> Your instructions: Please report every line of the listing below that has the word "video" in it.

> Given records:

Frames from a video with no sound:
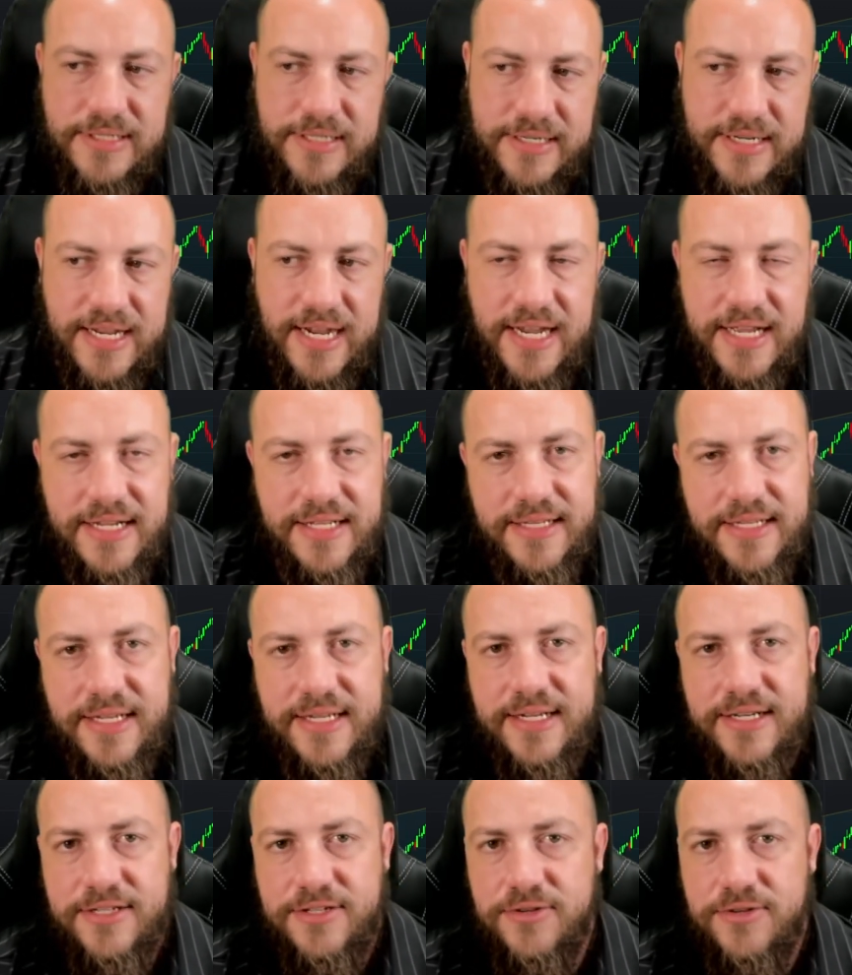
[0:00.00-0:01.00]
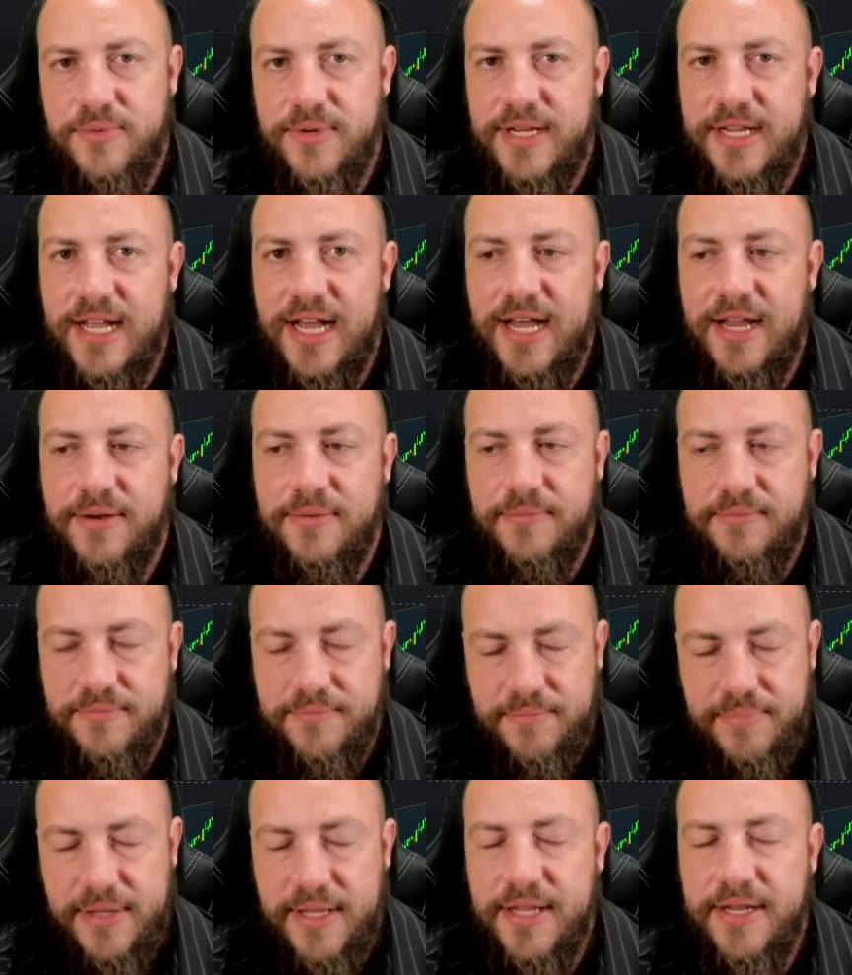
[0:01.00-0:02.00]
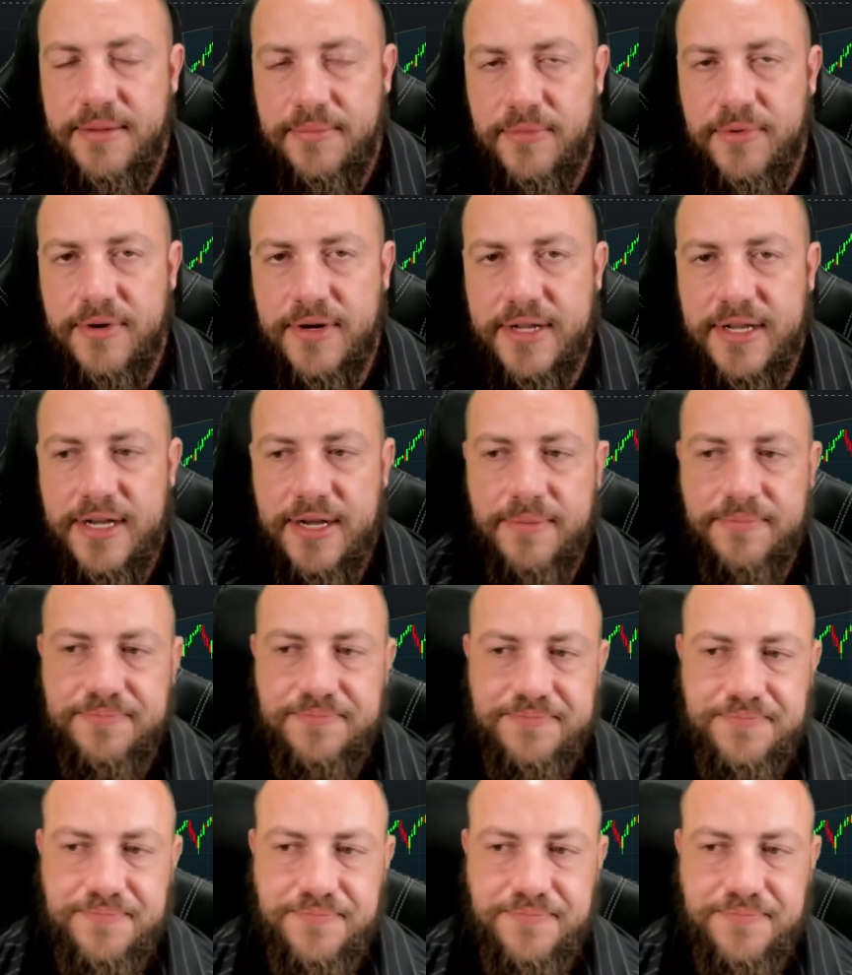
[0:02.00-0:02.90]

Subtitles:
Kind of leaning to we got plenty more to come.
---
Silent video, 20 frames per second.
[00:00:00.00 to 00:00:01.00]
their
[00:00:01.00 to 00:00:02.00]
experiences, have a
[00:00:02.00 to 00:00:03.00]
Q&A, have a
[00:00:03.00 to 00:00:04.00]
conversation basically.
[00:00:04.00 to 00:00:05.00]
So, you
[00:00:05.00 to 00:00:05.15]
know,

> Output of the exercise:
Frames from a video with no sound:
Silent video, 20 frames per second.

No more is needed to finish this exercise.